[Dataset entries]
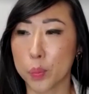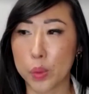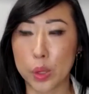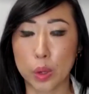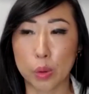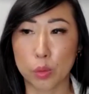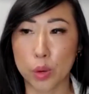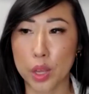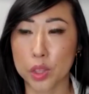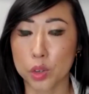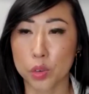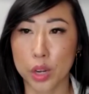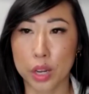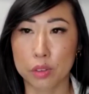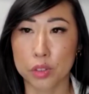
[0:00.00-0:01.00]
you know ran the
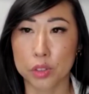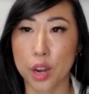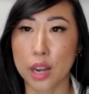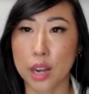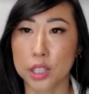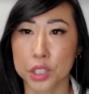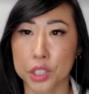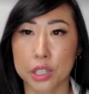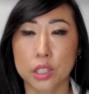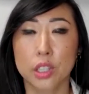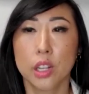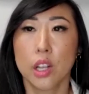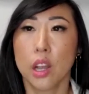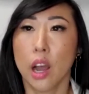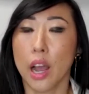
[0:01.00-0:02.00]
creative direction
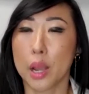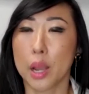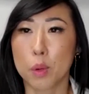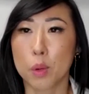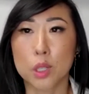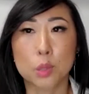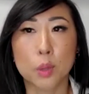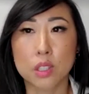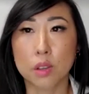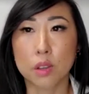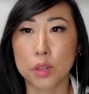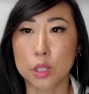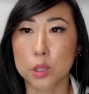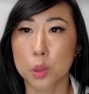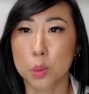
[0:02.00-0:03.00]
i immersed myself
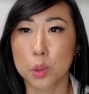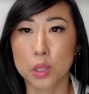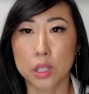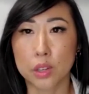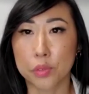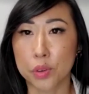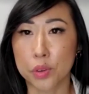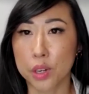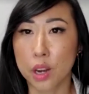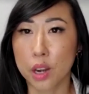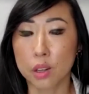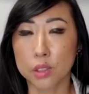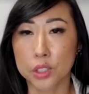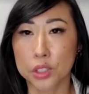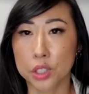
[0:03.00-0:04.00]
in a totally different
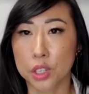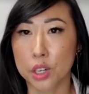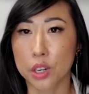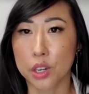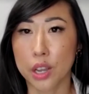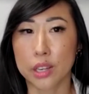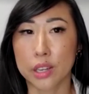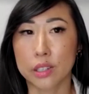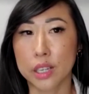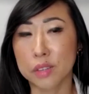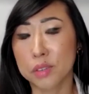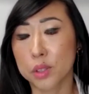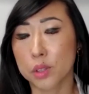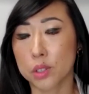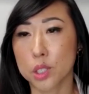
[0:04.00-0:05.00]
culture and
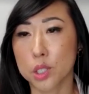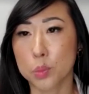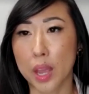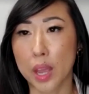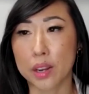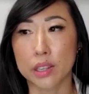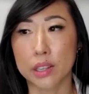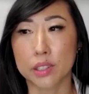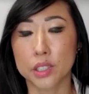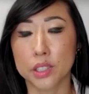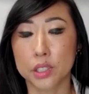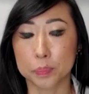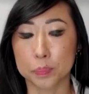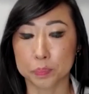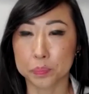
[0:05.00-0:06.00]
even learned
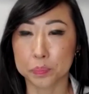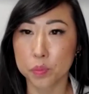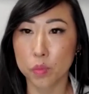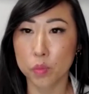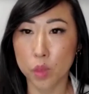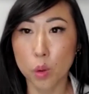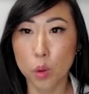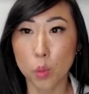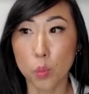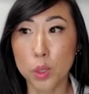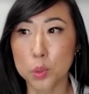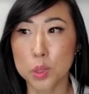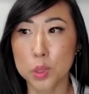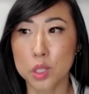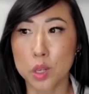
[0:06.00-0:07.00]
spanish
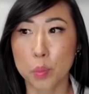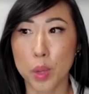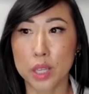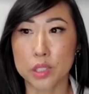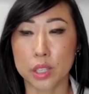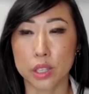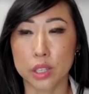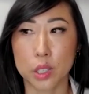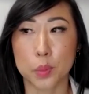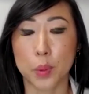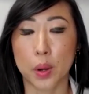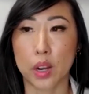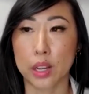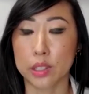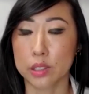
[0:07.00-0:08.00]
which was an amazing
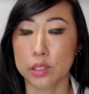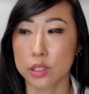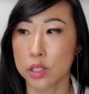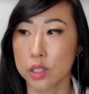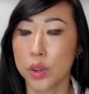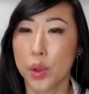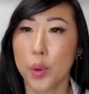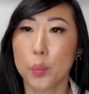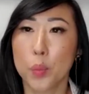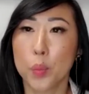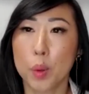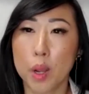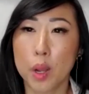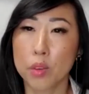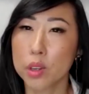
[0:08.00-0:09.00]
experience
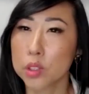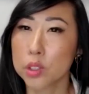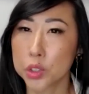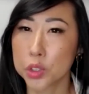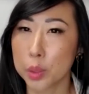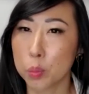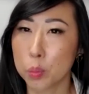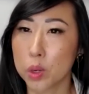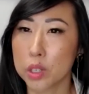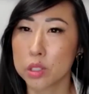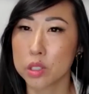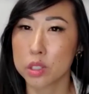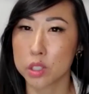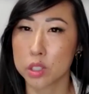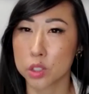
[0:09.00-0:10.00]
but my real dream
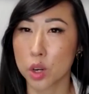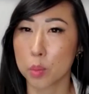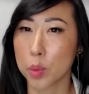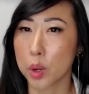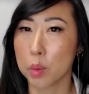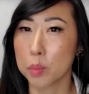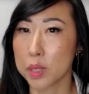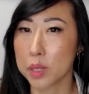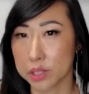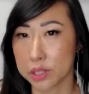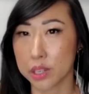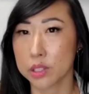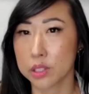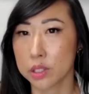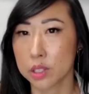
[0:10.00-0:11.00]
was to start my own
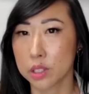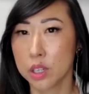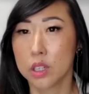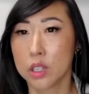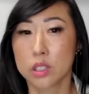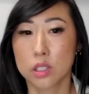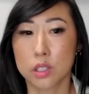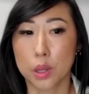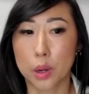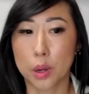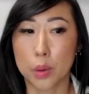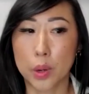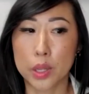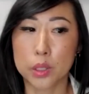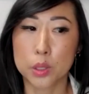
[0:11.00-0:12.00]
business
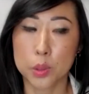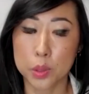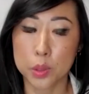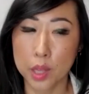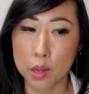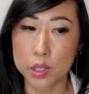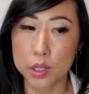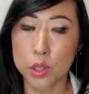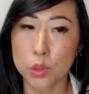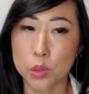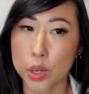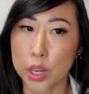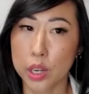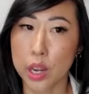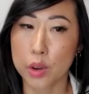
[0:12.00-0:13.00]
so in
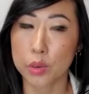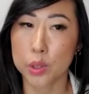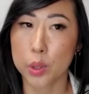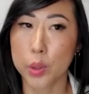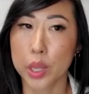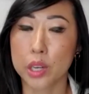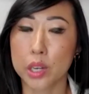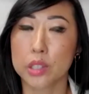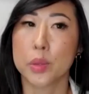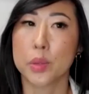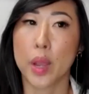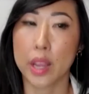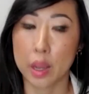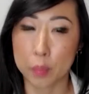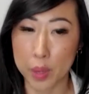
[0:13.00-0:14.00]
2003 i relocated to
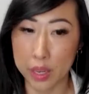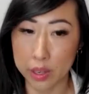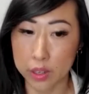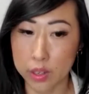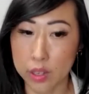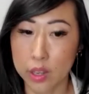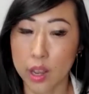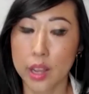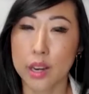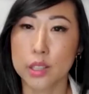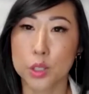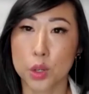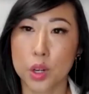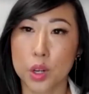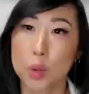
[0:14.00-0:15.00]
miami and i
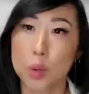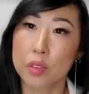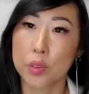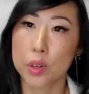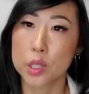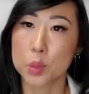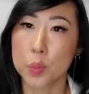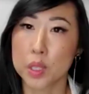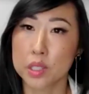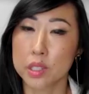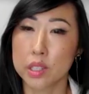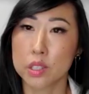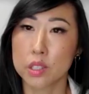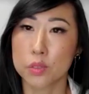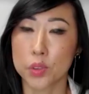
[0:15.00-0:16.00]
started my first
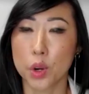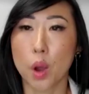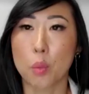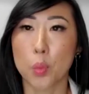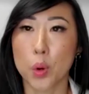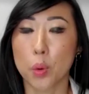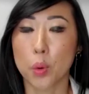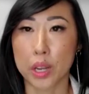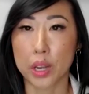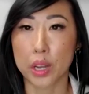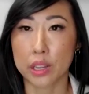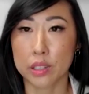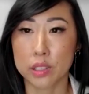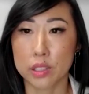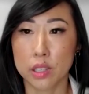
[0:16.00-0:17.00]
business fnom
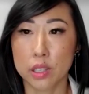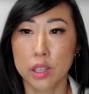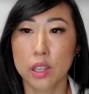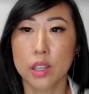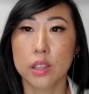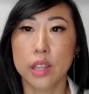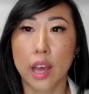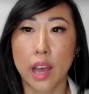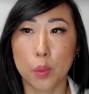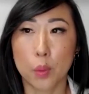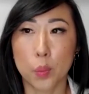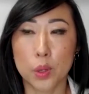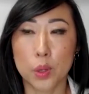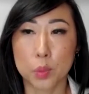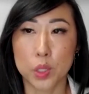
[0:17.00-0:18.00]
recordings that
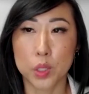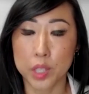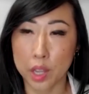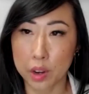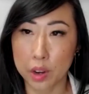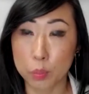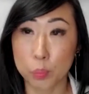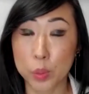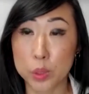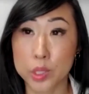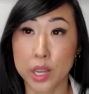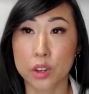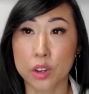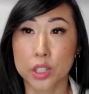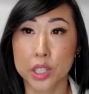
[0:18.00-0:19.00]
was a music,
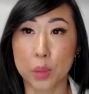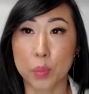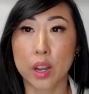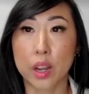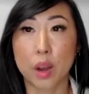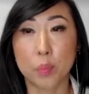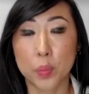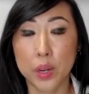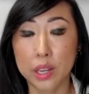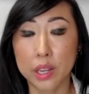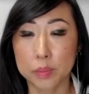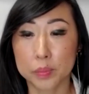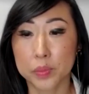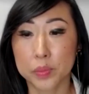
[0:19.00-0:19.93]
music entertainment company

Instructions for the task
Once the pictures are removed, print all the remaining data exactly as it stands.

Output of the task
[0:00.00-0:01.00]
you know ran the
[0:01.00-0:02.00]
creative direction
[0:02.00-0:03.00]
i immersed myself
[0:03.00-0:04.00]
in a totally different
[0:04.00-0:05.00]
culture and
[0:05.00-0:06.00]
even learned
[0:06.00-0:07.00]
spanish
[0:07.00-0:08.00]
which was an amazing
[0:08.00-0:09.00]
experience
[0:09.00-0:10.00]
but my real dream
[0:10.00-0:11.00]
was to start my own
[0:11.00-0:12.00]
business
[0:12.00-0:13.00]
so in
[0:13.00-0:14.00]
2003 i relocated to
[0:14.00-0:15.00]
miami and i
[0:15.00-0:16.00]
started my first
[0:16.00-0:17.00]
business fnom
[0:17.00-0:18.00]
recordings that
[0:18.00-0:19.00]
was a music,
[0:19.00-0:19.93]
music entertainment company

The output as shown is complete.